*** DATASET Section Begins ***

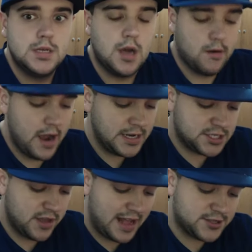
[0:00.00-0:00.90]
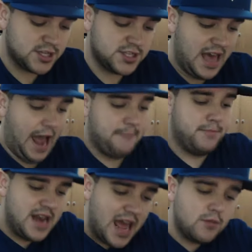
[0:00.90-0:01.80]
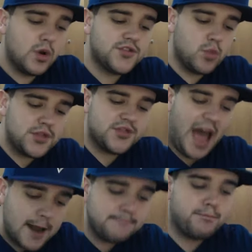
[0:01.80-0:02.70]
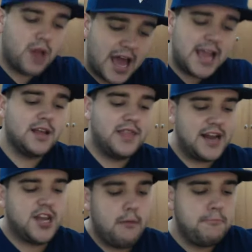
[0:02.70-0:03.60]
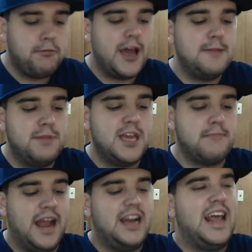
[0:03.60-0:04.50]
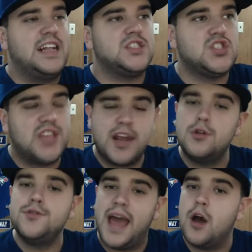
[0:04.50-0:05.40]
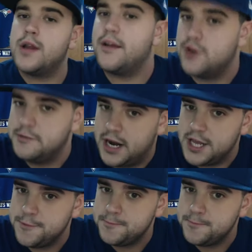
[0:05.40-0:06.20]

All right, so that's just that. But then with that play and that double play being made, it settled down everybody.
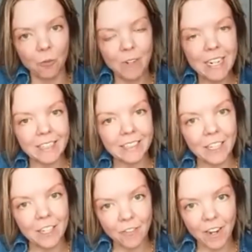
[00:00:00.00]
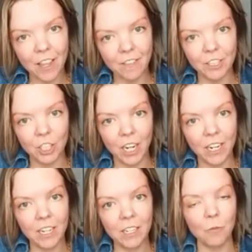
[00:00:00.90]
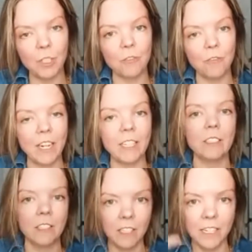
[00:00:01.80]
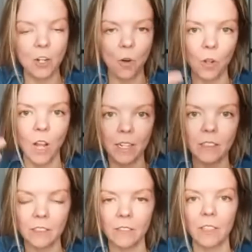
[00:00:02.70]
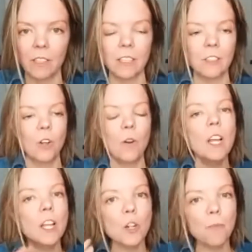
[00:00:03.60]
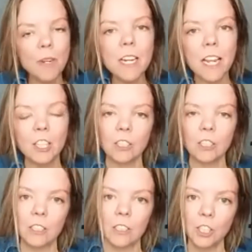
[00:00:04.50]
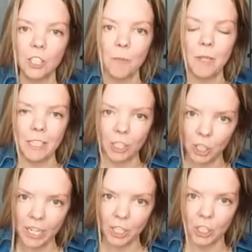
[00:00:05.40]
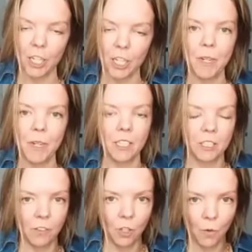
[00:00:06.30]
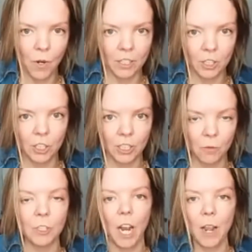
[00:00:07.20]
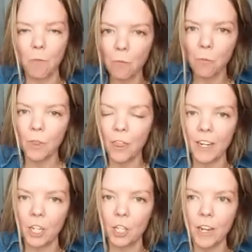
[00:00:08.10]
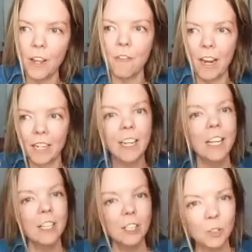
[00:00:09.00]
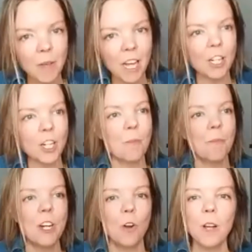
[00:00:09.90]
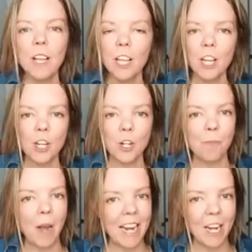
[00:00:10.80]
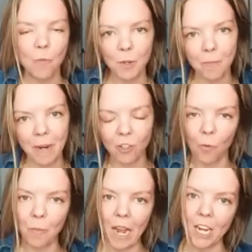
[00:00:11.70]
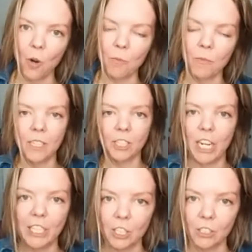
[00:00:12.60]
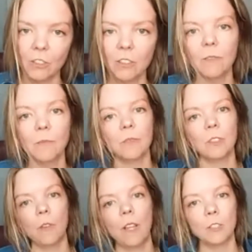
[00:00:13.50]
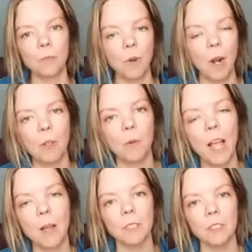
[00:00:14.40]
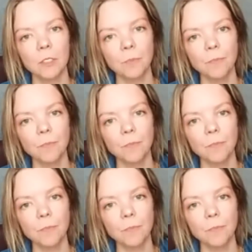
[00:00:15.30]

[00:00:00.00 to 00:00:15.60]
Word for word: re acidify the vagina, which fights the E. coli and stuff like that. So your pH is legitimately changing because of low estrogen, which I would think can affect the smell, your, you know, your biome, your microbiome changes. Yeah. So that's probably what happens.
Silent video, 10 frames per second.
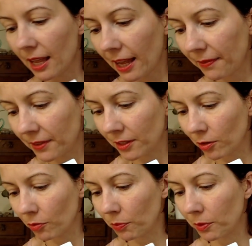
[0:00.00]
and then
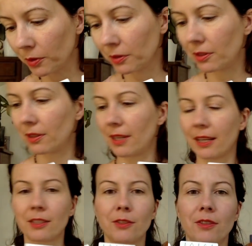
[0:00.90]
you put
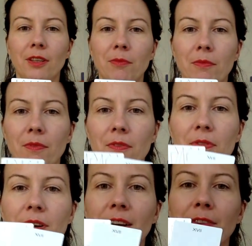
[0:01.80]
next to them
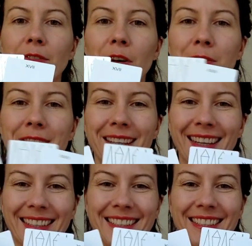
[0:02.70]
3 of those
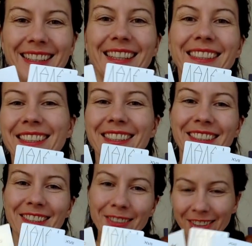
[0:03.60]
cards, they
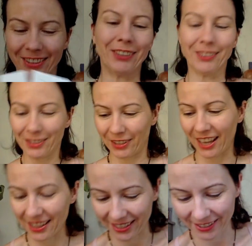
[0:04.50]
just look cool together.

*** DATASET Section Ends ***

> _WORK TO COMPLETE_
Starting at the line with "[00:00:03.60]" and finishing at the line with "[00:00:00.00 to 00:00:15.60]", copy the material above exactly, both lines included. Nothing else goes in, and no pictures.

> _WRITTEN REPLY_
[00:00:03.60]
[00:00:04.50]
[00:00:05.40]
[00:00:06.30]
[00:00:07.20]
[00:00:08.10]
[00:00:09.00]
[00:00:09.90]
[00:00:10.80]
[00:00:11.70]
[00:00:12.60]
[00:00:13.50]
[00:00:14.40]
[00:00:15.30]

[00:00:00.00 to 00:00:15.60]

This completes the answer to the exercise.